Em “Muito Além do Jardim”, o ator britânico Peter Selles desempenha seu mais extraordinário papel, vivendo a estória de um personagem que passa toda a vida recluso a uma casa, cuidando de seu jardim; não tem existência social, nem política, sequer legal. Seu contato com o mundo se resume à TV, que assiste. Mais, tarde quando descoberto – em virtude da morte do patrão –, responde por meio de lugares-comuns e clichês que retirou da televisão. É, então, inadequadamente, confundido com um gênio. O filme é triste, embora se trate de uma comédia; o alheamento do protagonista é revelador da solidão e também da ignorância de um mundo que carece de inteligência.

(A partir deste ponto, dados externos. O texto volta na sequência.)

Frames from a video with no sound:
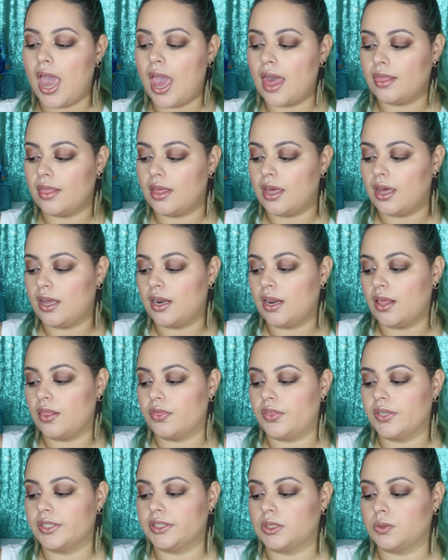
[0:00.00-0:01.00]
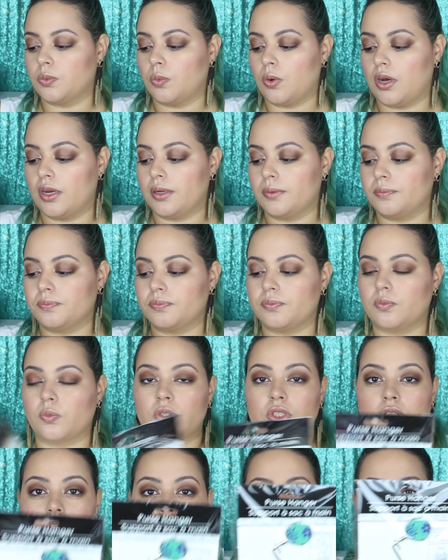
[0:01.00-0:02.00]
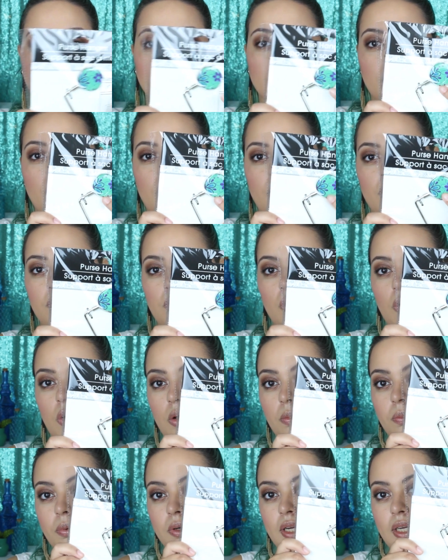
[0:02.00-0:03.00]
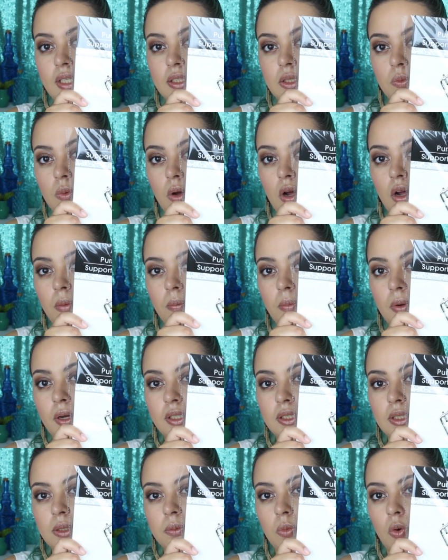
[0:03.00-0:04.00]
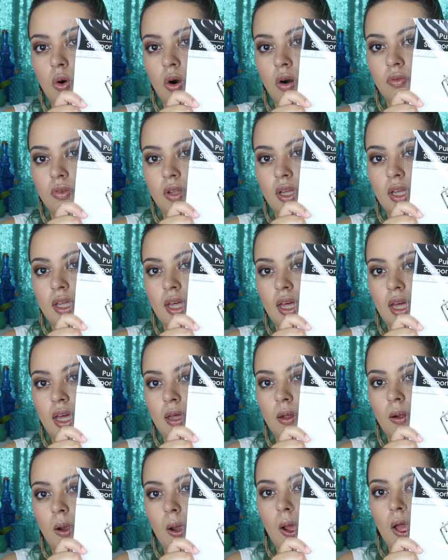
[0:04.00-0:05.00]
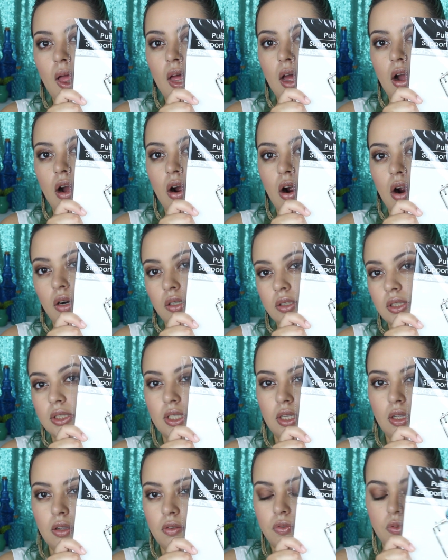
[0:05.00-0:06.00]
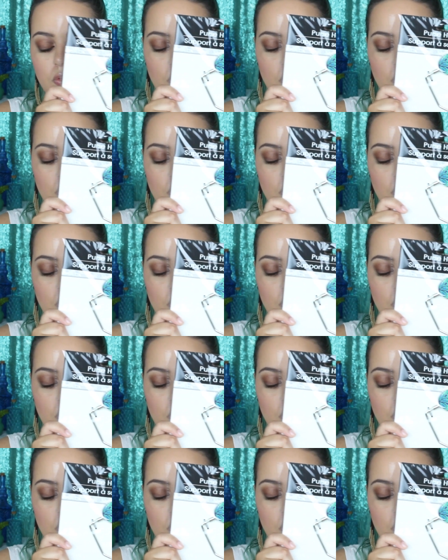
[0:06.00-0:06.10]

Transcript: And then this one, which is also a floral print as well, but it's more of like a artsy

Observando as imagens da presidente Dilma pedalando sua bicicleta ao redor do Palácio, foi inevitável lembrar de Peter Sellers em “Muito Além do Jardim”. A presidente parece igualmente só, isolada mesmo; sem identidade social e política. Está reclusa, não vai às ruas, mesmo a casamentos chiques não pode ir. Desistiu de aparecer na TV por conta do efeito de panelaços que sua imagem produz. Cercada por seguranças, resta-lhe pedalar sua bicicleta ao redor do Palácio, nos jardins da residência oficial.
Talvez, nem seja tanto assim o seu alheamento, mas a imagem tem força de uma revelação: Dilma sem ânimo para reagir, incapaz de enfrentar a plateia; pedalando a bike ilude-se na impressão de que faz o mundo rodar sob seus pés. Mas, na verdade, está só e imóvel. Como na poesia de Drummond, “a noite esfriou, o dia não veio (…) não veio a utopia e tudo acabou, e tudo fugiu e tudo mofou”. E a identidade política murchou, e as vacas tossiram, e tudo parece se resumir a essa defensiva prisão política que tem na bicicleta contida aos jardins o símbolo de movimentos apenas ilusoriamente amplos, mas limitados na verdade.
ANJOS DECAÍDOS
Não se trata de discutir o justo, o certo ou o errado da situação; se, em resumo, os governos do PT fizeram mais bem ou mais mal ao país. Política nunca é justa. E, ademais, anjos decaídos são anjos mas também decaídos; anjos decaídos e ponto! Feita de versões, a história é a versão que mais emplacou e aquela que constará nos livros. A menos que consiga provar o contrário, a versão corrente hoje é muito ruim para o PT, Dilma e Lula, que vivem o pior momento de suas histórias: a presidente está só; o partido, atabalhoado, busca em desespero a coerência perdida. Ambos vivem a vertigem de um ônibus desgovernado — até por isso a preferência pela bicicleta.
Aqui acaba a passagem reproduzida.